* [Problem to work on]:
Reproduce the listing exactly, with no pictures in your copy.

*** Input ***

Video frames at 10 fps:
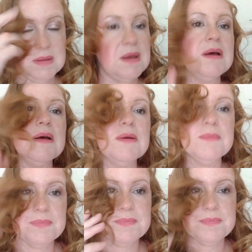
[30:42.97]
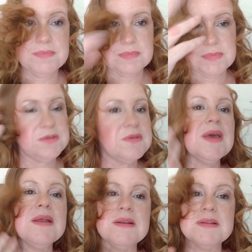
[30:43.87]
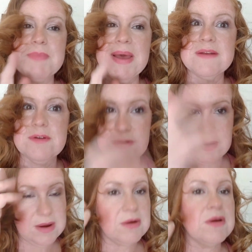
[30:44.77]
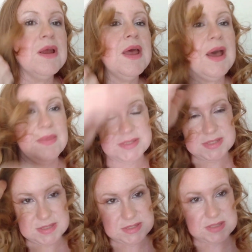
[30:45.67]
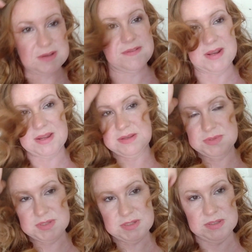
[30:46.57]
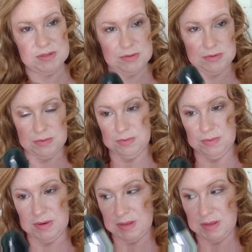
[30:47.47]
Just again, it's bad for your hair. And this is the stuff that I used to do.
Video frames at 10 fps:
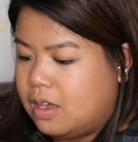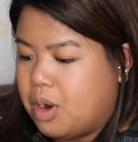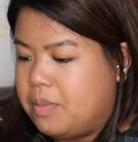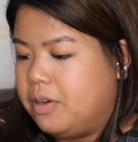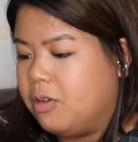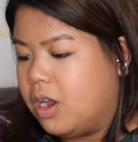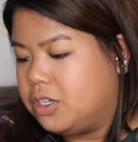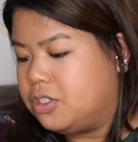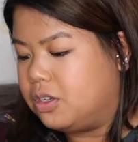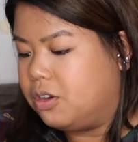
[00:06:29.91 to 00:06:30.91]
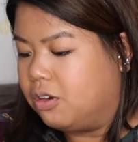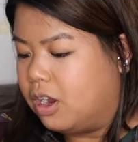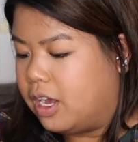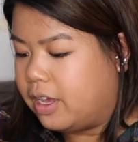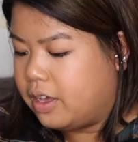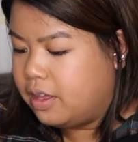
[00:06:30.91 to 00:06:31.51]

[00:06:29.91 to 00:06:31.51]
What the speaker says: Bretman Rock Jungle Rock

*** End of Input ***

* [Reply to the exercise]:
Video frames at 10 fps:
[30:42.97]
[30:43.87]
[30:44.77]
[30:45.67]
[30:46.57]
[30:47.47]
Just again, it's bad for your hair. And this is the stuff that I used to do.
Video frames at 10 fps:
[00:06:29.91 to 00:06:30.91]
[00:06:30.91 to 00:06:31.51]

[00:06:29.91 to 00:06:31.51]
What the speaker says: Bretman Rock Jungle Rock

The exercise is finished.